THE PROBLEM
Working through the data below, reproduce word for word the line with "[0:05.50-0:06.00]" and every line after it, both ends included, and omit the pictures.

SOURCE INFORMATION
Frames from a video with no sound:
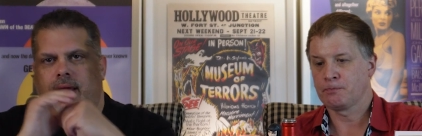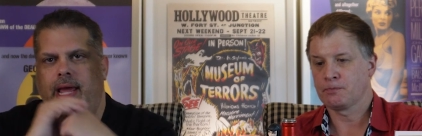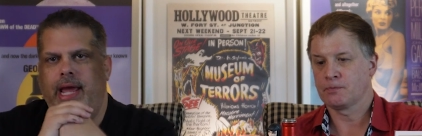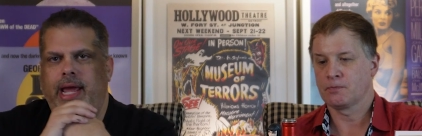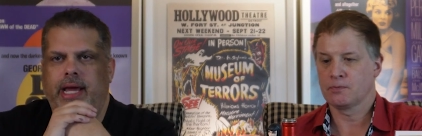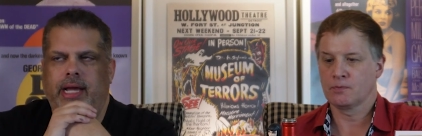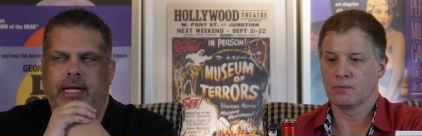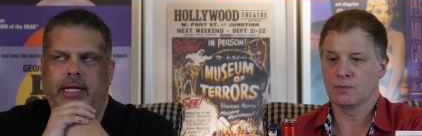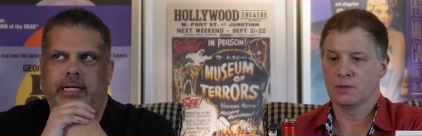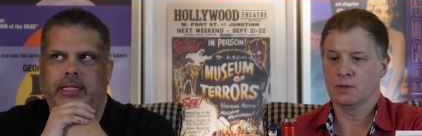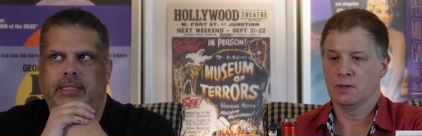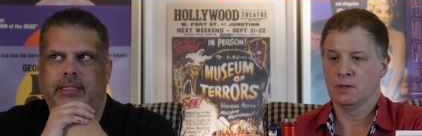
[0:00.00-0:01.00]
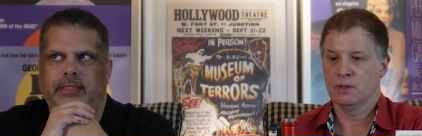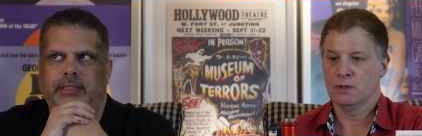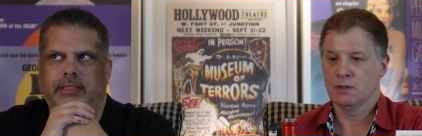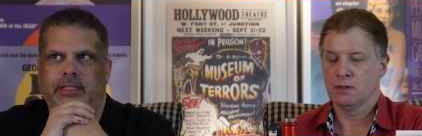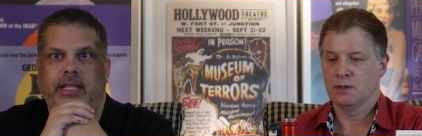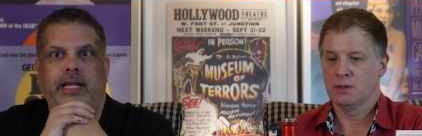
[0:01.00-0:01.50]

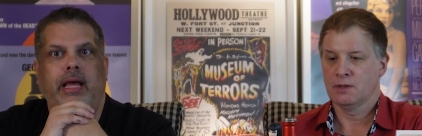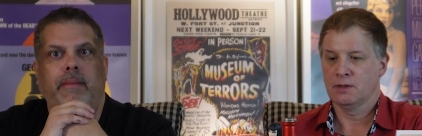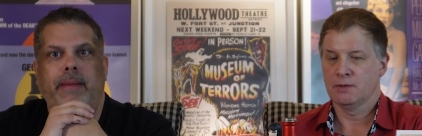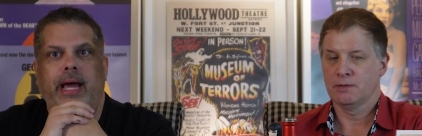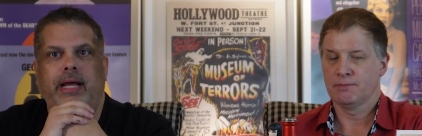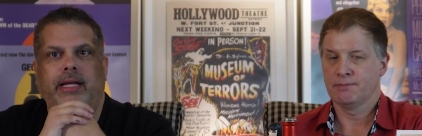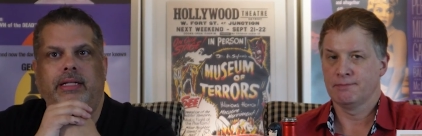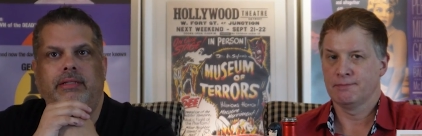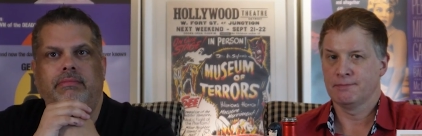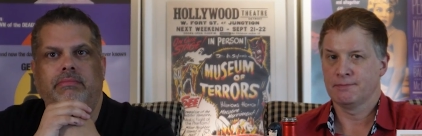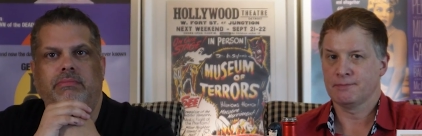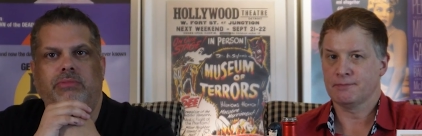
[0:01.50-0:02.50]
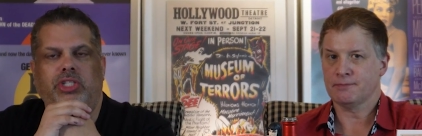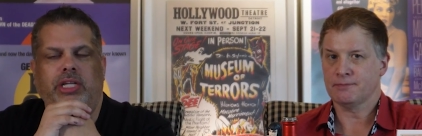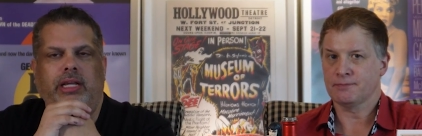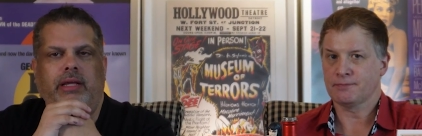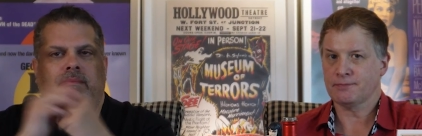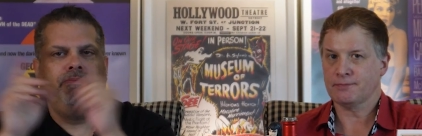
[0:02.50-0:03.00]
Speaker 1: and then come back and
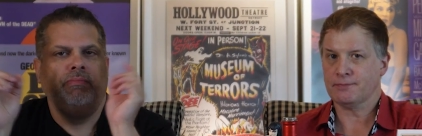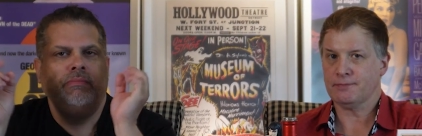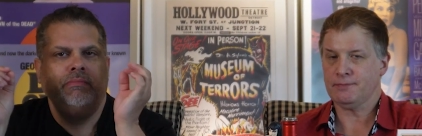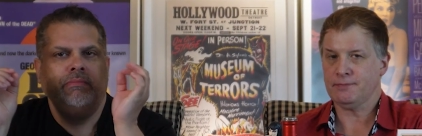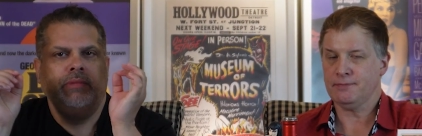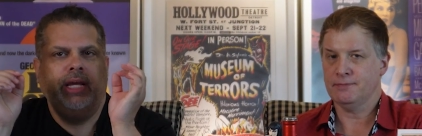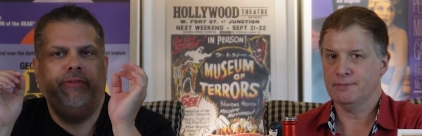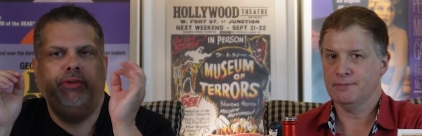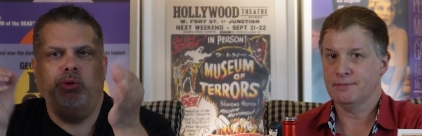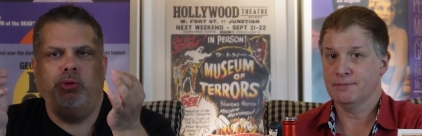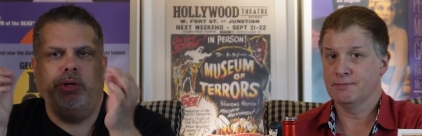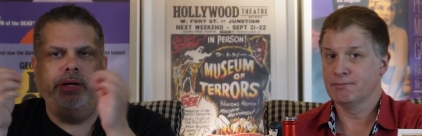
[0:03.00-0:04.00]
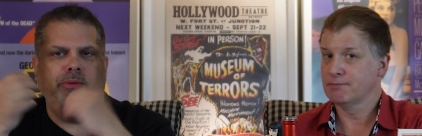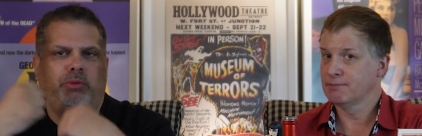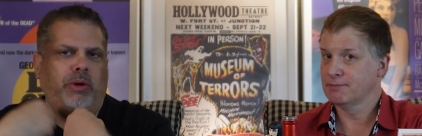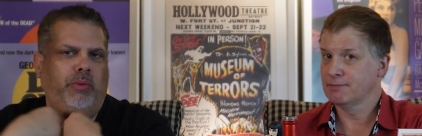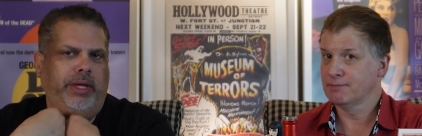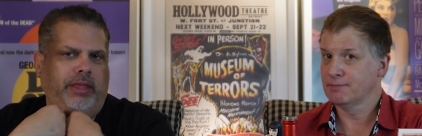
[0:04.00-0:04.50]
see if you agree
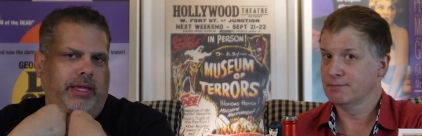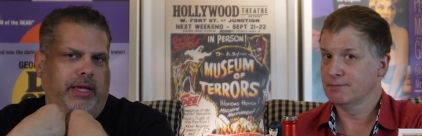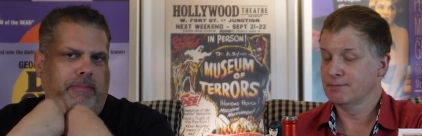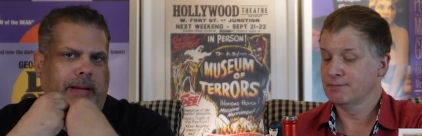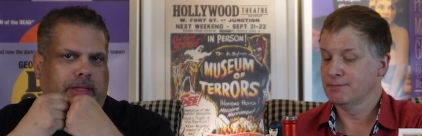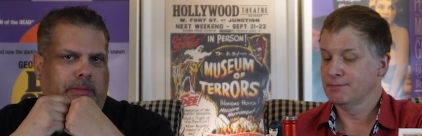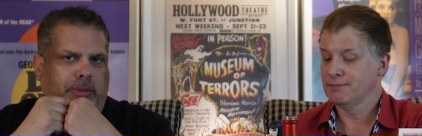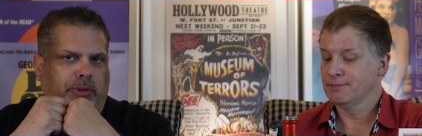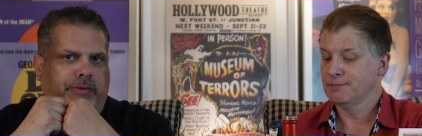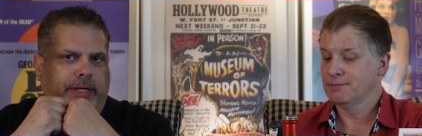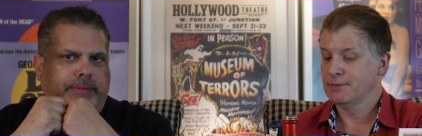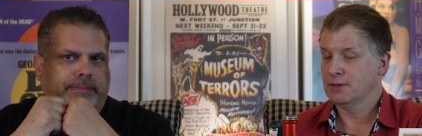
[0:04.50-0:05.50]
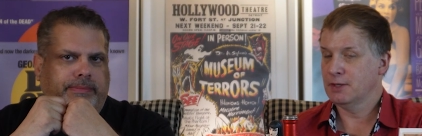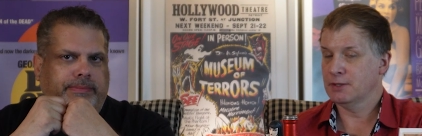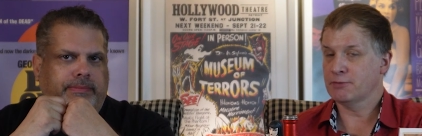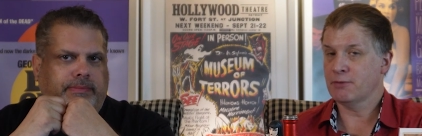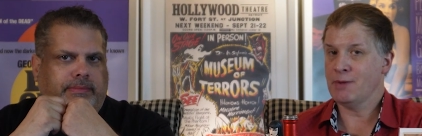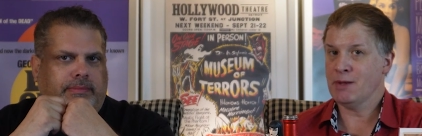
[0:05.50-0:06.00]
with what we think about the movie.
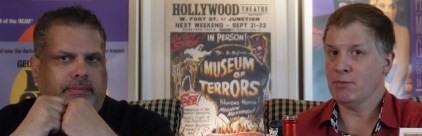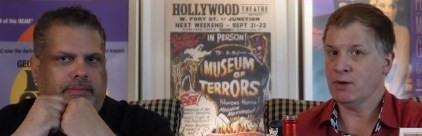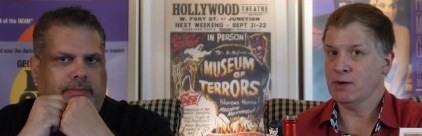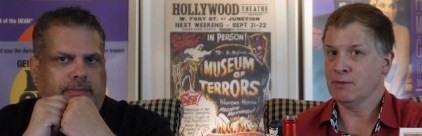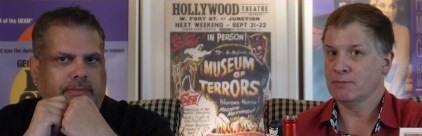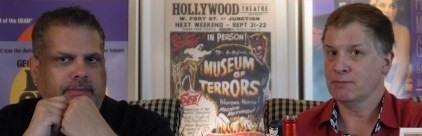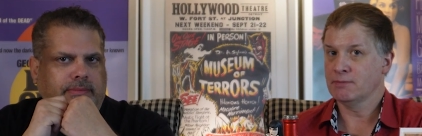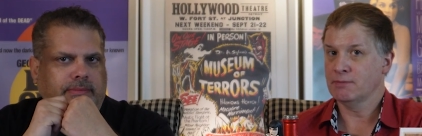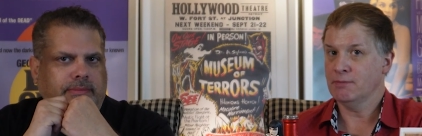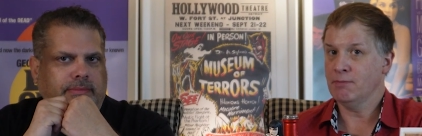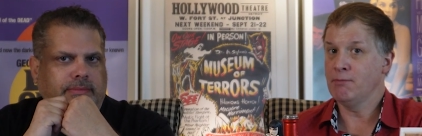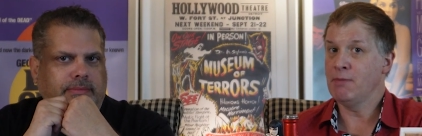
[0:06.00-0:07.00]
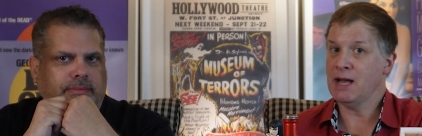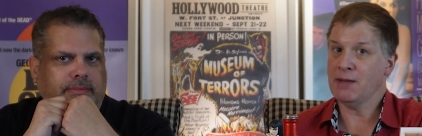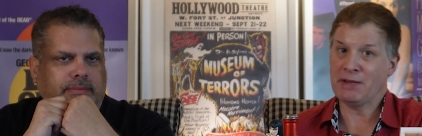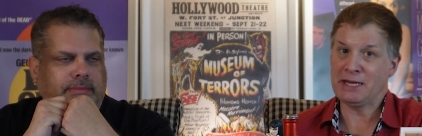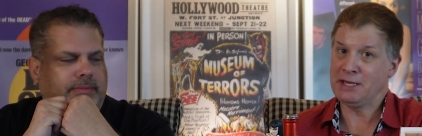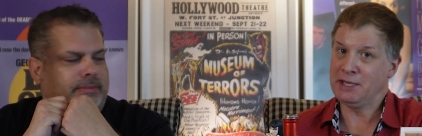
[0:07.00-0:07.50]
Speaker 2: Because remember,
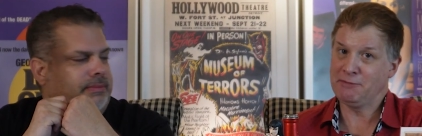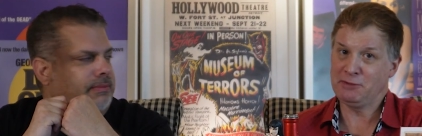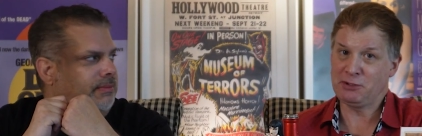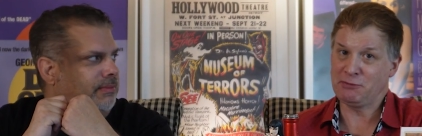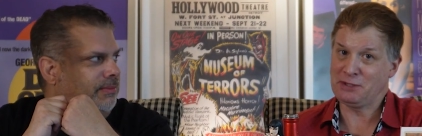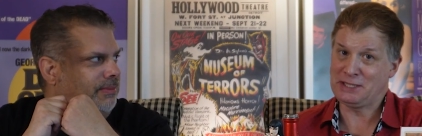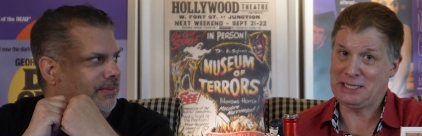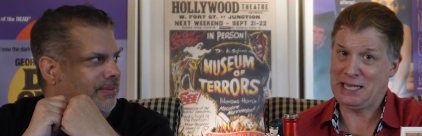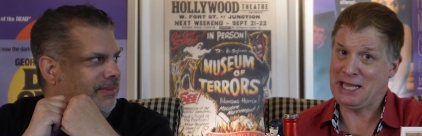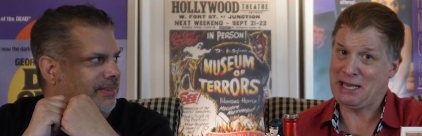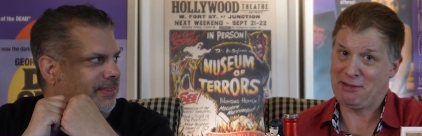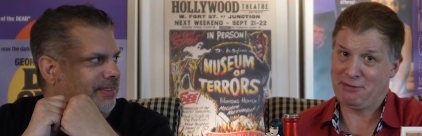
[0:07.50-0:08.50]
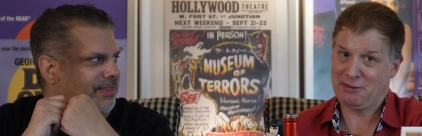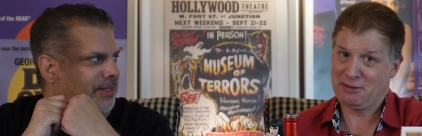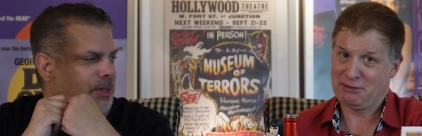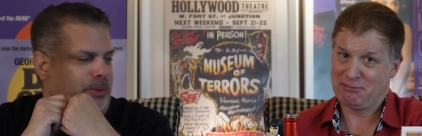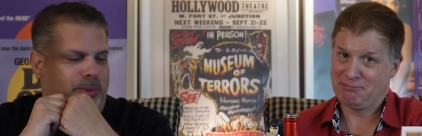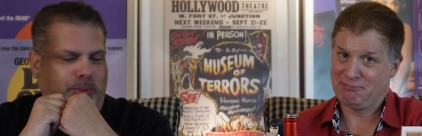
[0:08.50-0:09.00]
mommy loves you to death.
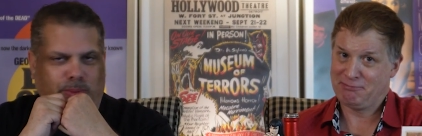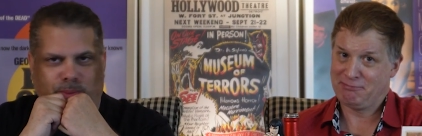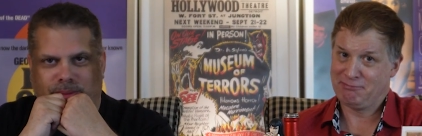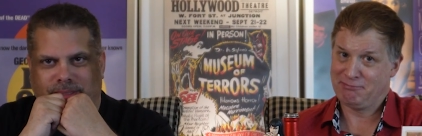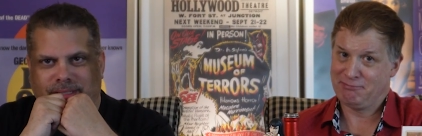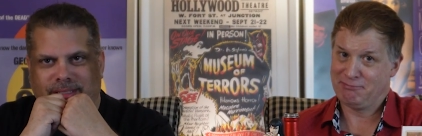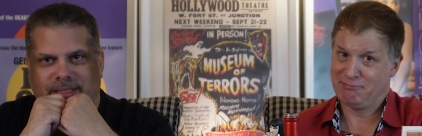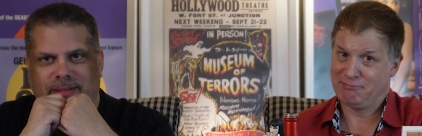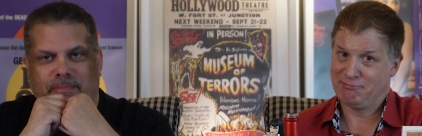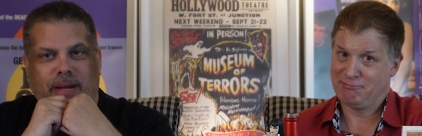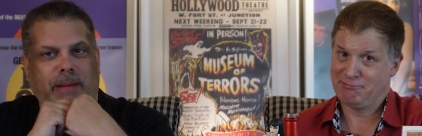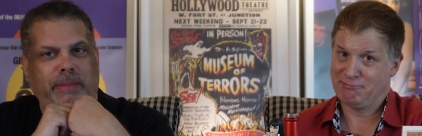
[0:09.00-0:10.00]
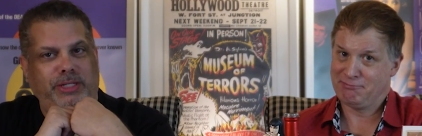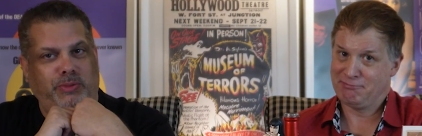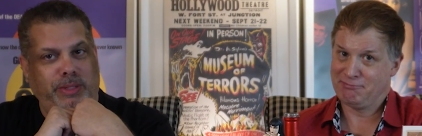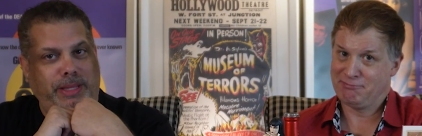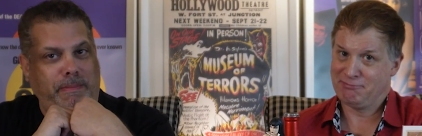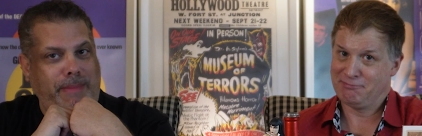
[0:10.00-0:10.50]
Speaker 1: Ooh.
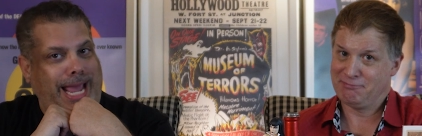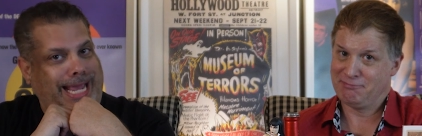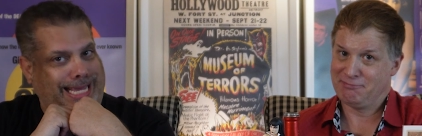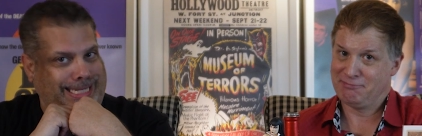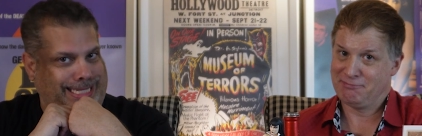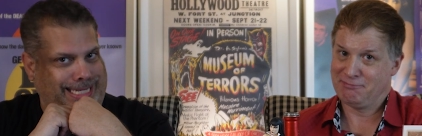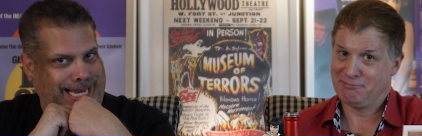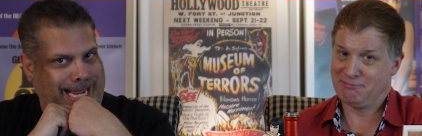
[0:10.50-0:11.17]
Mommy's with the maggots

SOLUTION FOR THIS TASK
[0:05.50-0:06.00]
with what we think about the movie.
[0:06.00-0:07.00]
[0:07.00-0:07.50]
Speaker 2: Because remember,
[0:07.50-0:08.50]
[0:08.50-0:09.00]
mommy loves you to death.
[0:09.00-0:10.00]
[0:10.00-0:10.50]
Speaker 1: Ooh.
[0:10.50-0:11.17]
Mommy's with the maggots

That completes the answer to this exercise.